On your specific point, I would be interested to see how many donated organs travel inter-continentally. I would have expected that they would find a recipient a little closer, with the population of Europe as large as it is. Anyone know what population size is required to find a match?
@talkie Tim I have no idea. An American friend got a new kidney at the very latest moment. The friend was about to go on permanent dialysis, so it was an emergency. That was the first thing that sprung to mind yesterday. This was a year or two ago, but I wondered if anything drastic happened yesterday, or is or will be happening. I hear that the US Air Force handles such flights to some extent, but the matter is largely unregulated. I simply constructed a hypothetical case. But what about such flights within Northern Europe right now?

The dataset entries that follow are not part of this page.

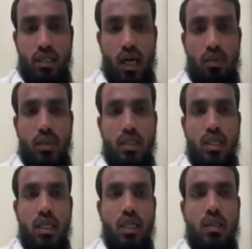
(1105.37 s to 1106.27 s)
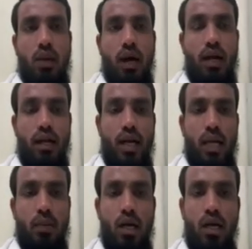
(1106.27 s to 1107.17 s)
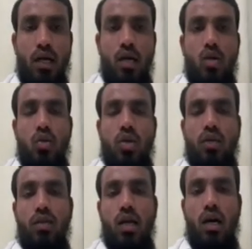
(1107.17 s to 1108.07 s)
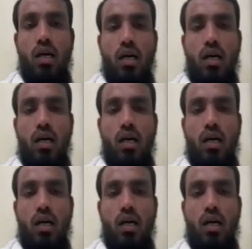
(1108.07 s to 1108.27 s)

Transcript: are present in the parenchyma to give the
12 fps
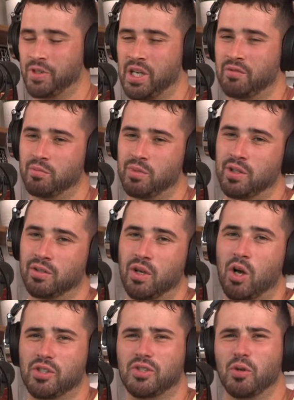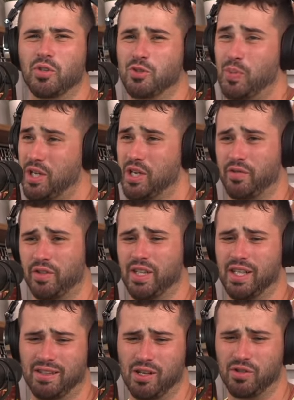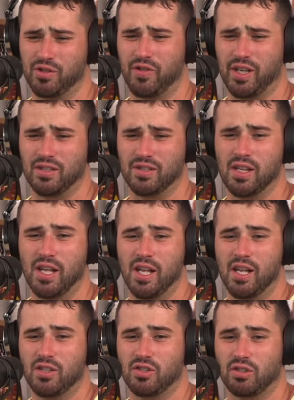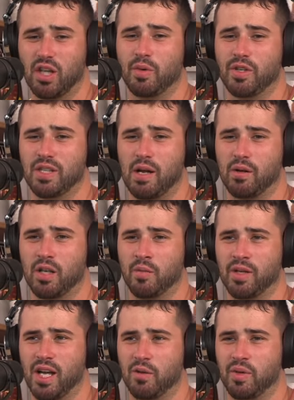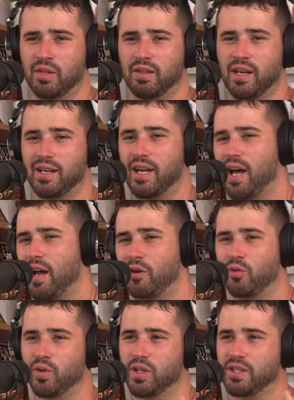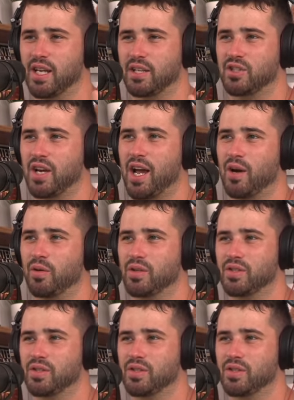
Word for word: Whatever, bro. Also, speaking of cleaning, like all these fucking celebrities now are coming out being like, "Yeah, I don't really take yeah, showers."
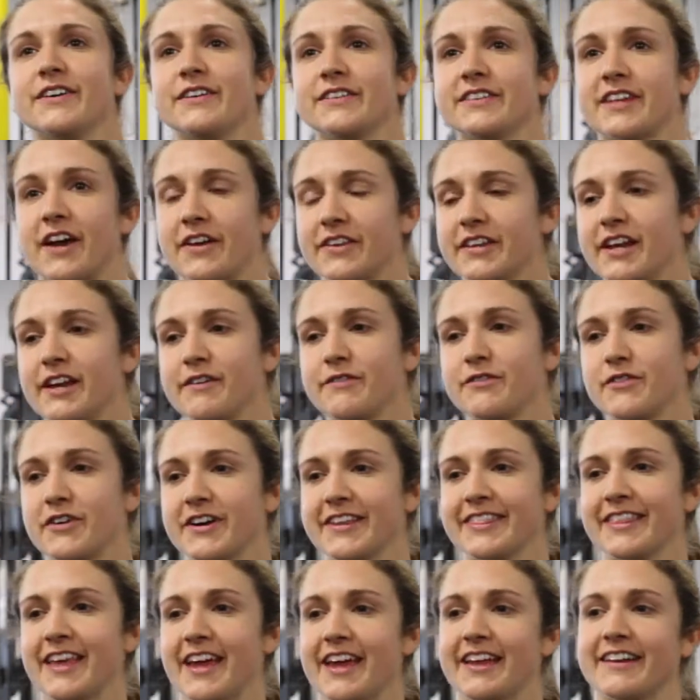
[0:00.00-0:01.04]
Now that I've
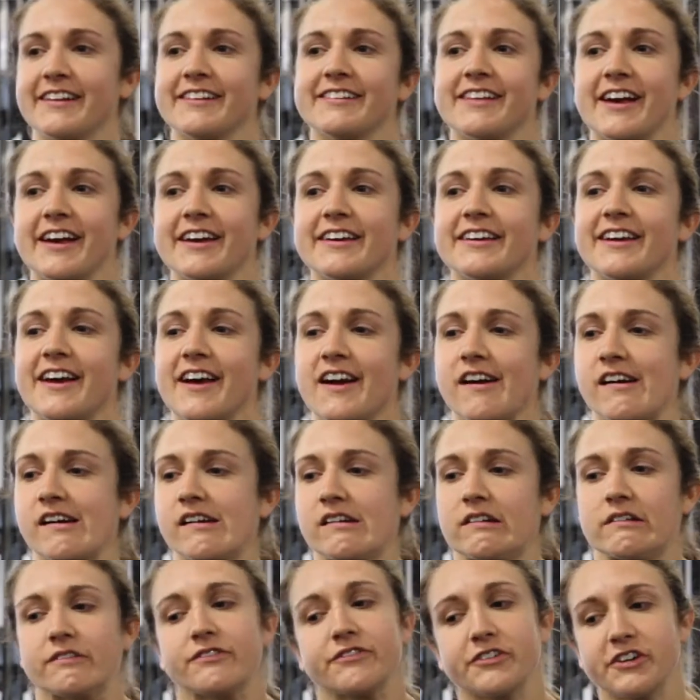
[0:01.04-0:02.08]
won the
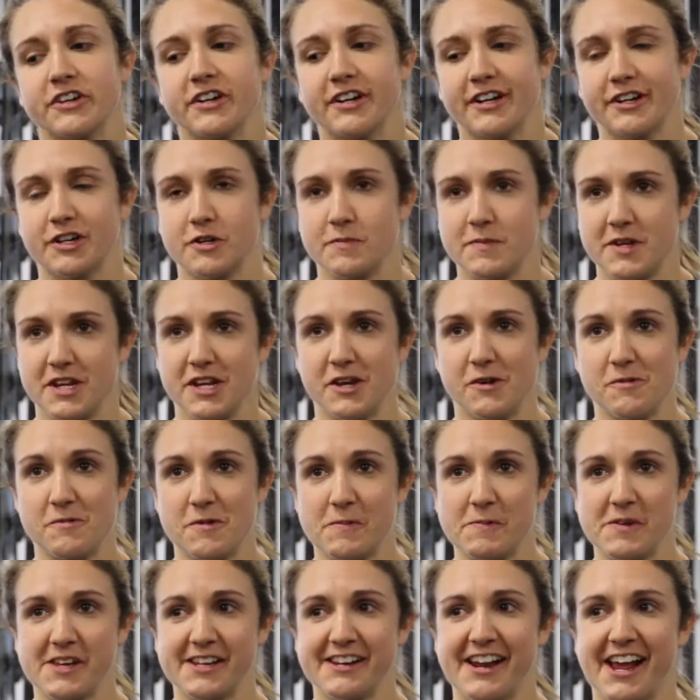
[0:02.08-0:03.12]
NLI for intermediate
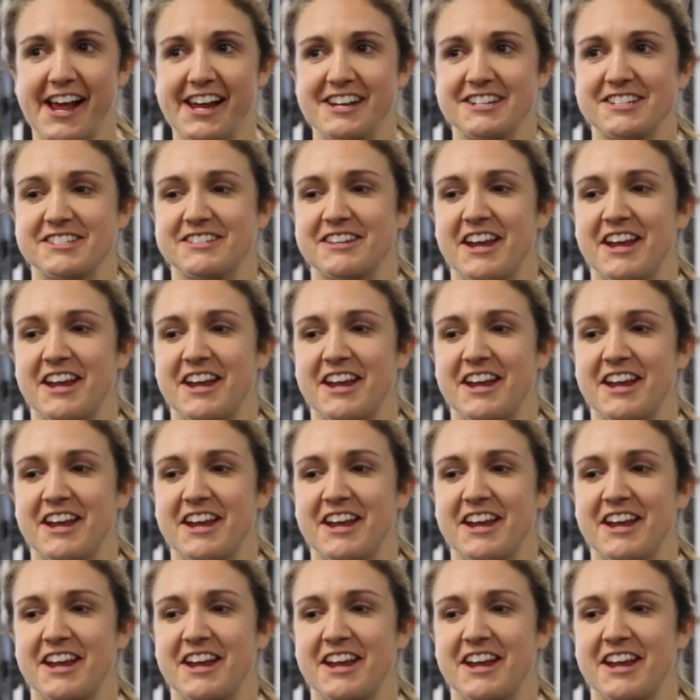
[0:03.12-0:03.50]
women, I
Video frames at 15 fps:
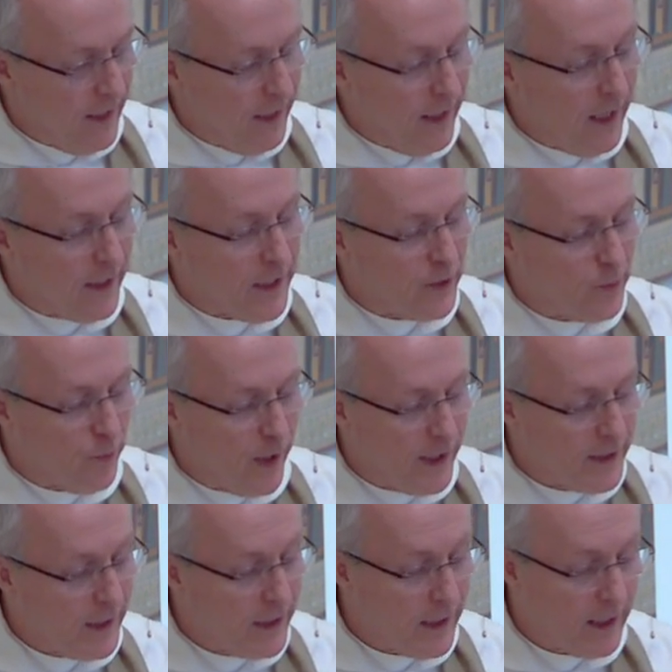let us
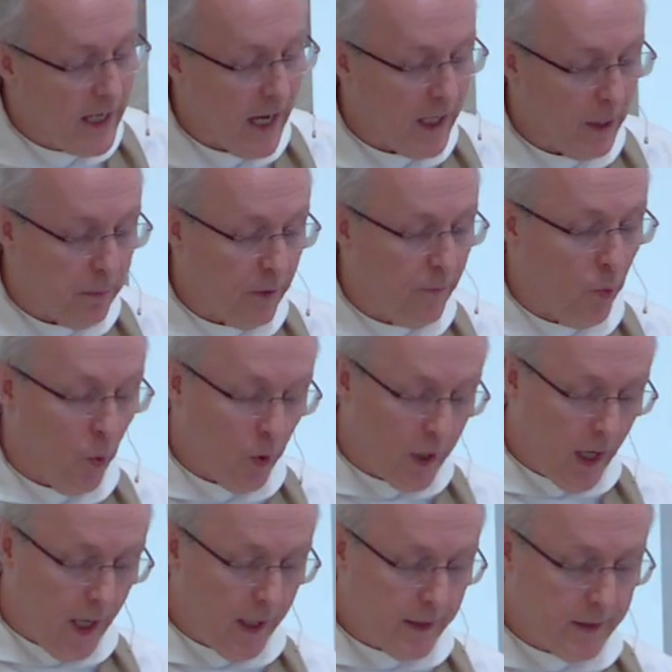reason together before
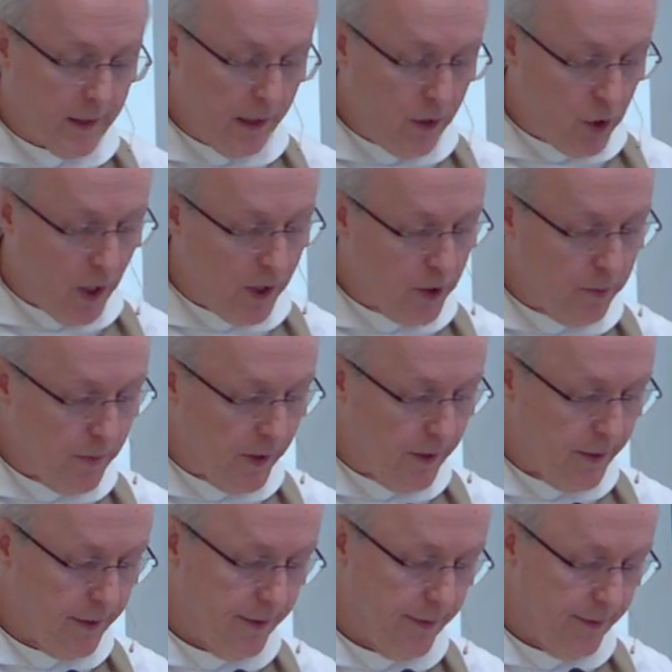casting
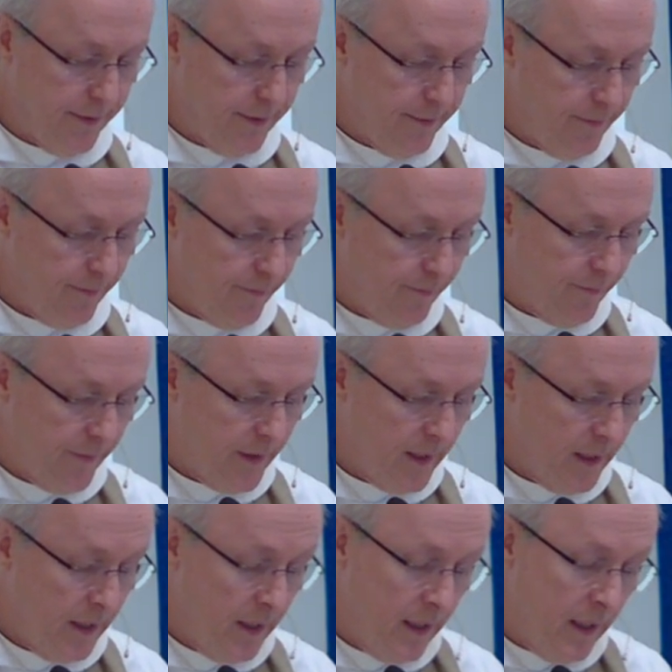judgment.
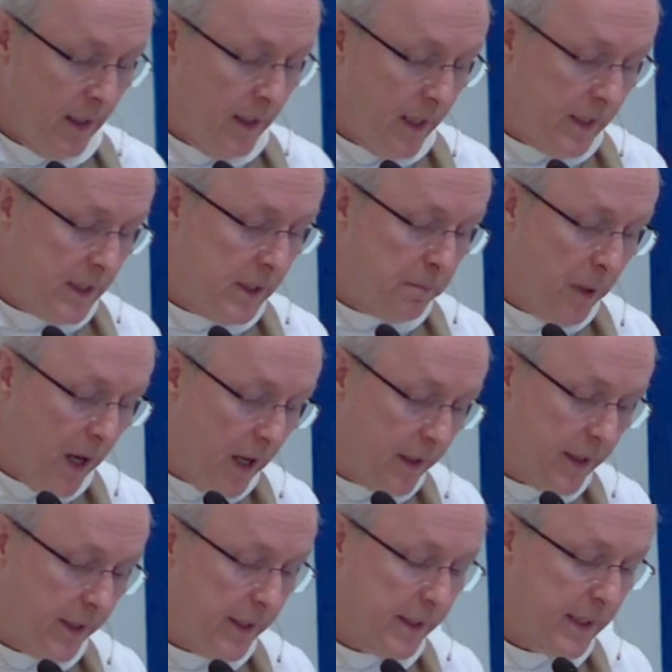This is part
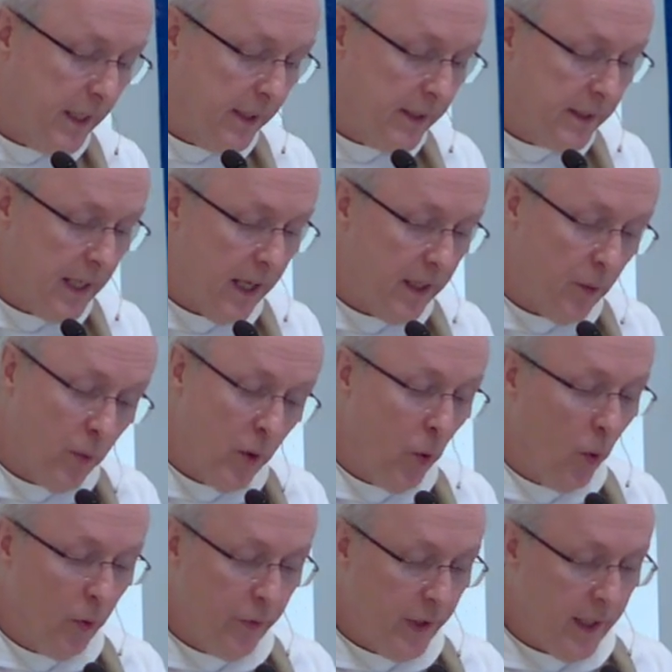of the skill set that we
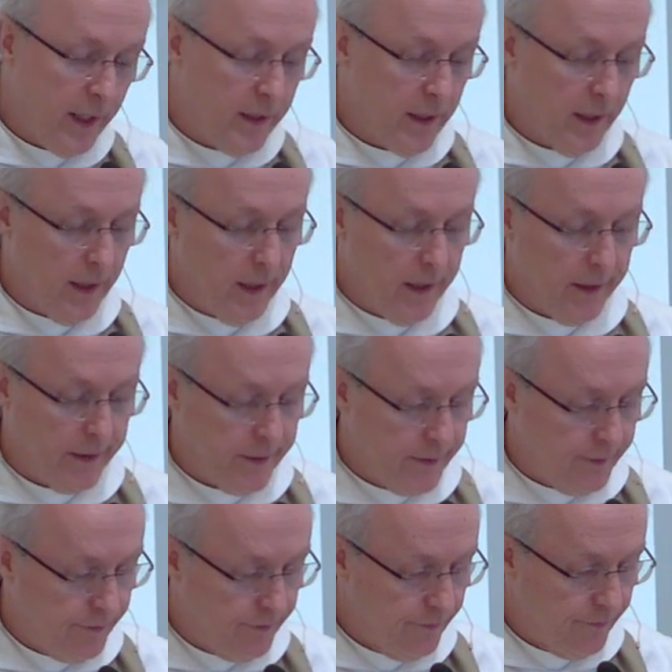all need to learn.
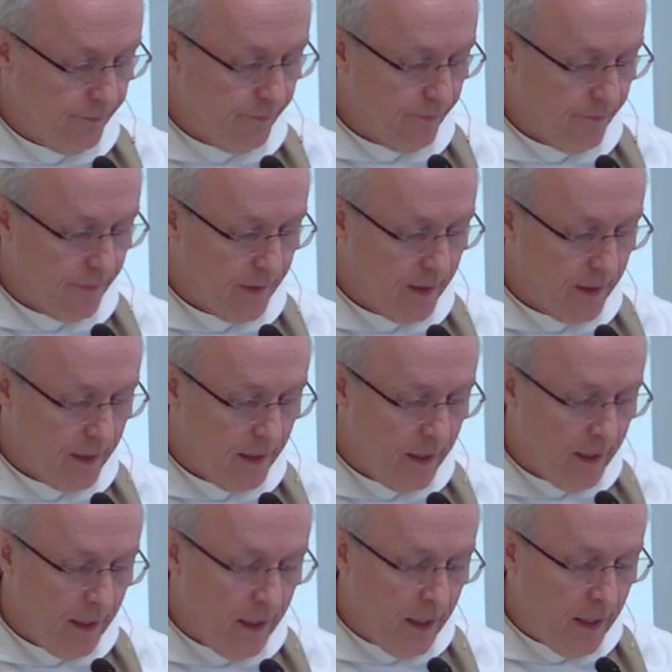
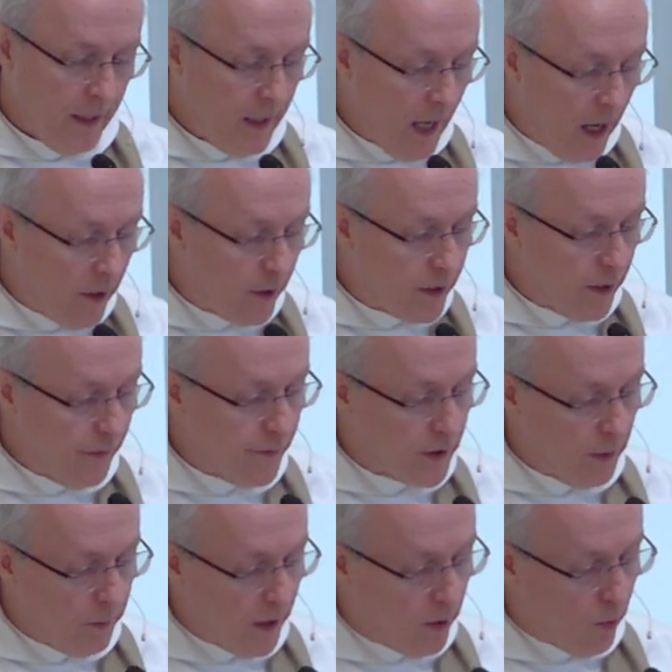Narratives
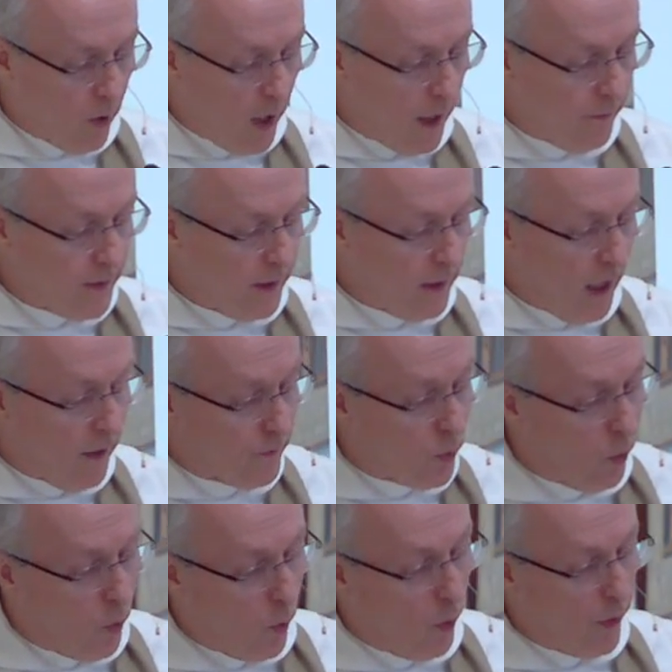can be crafted after
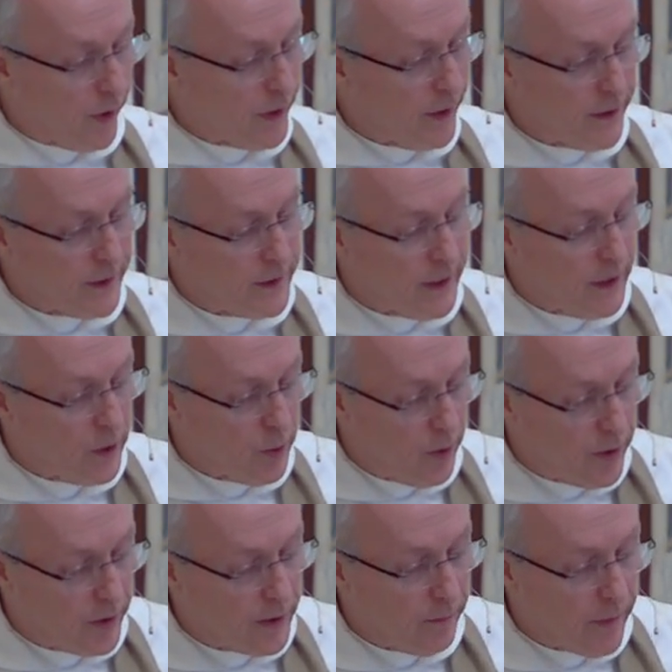all the
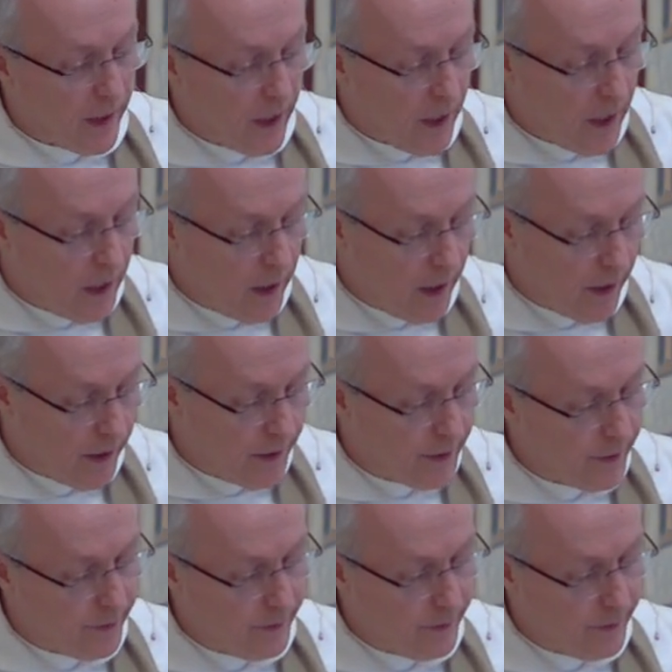constituents have been heard.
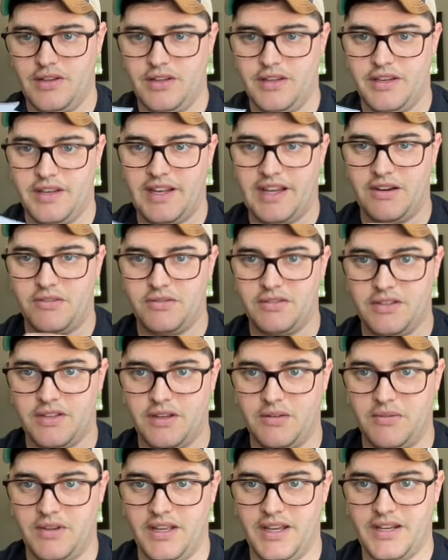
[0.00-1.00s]
now it's going to
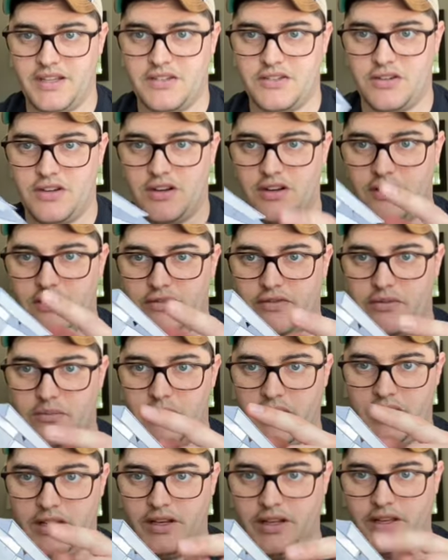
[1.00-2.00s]
be extra hard for
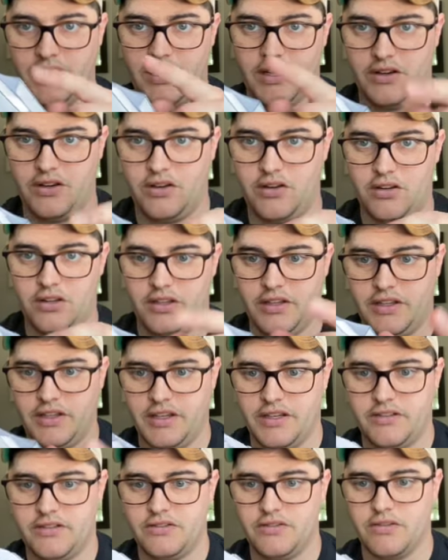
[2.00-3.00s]
me to get all of
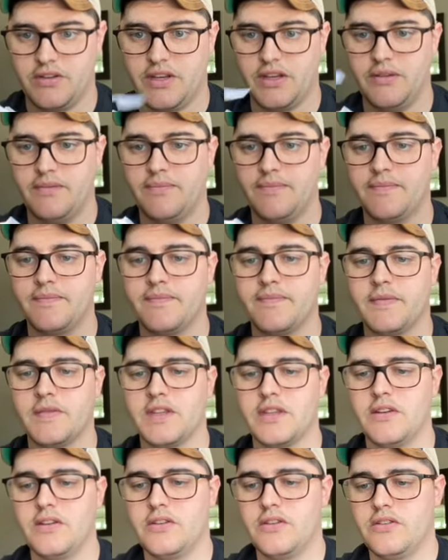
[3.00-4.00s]
this, okay?
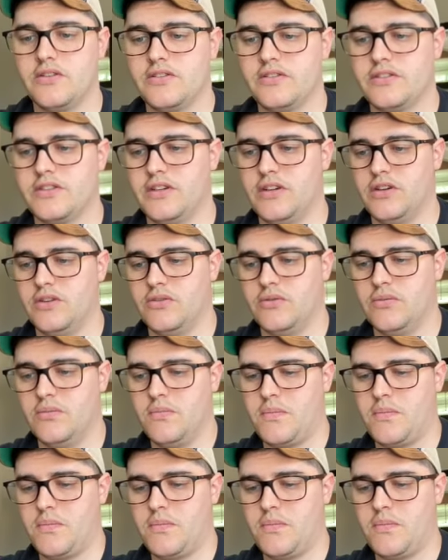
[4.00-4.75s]
So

One example of potentially fatal delay: flight ban could delay toddler's bone marrow op. Sometimes the population size for a match is the global population. There are also a good number of problems caused by sourcing of drugs. But in the short term, there seems to be a fair amount of resilience, although people trying to get back from long-haul flight destinations would disagree. And I agree that this is a useful wake-up call - a glimpse of what the post-peak oil world will look like.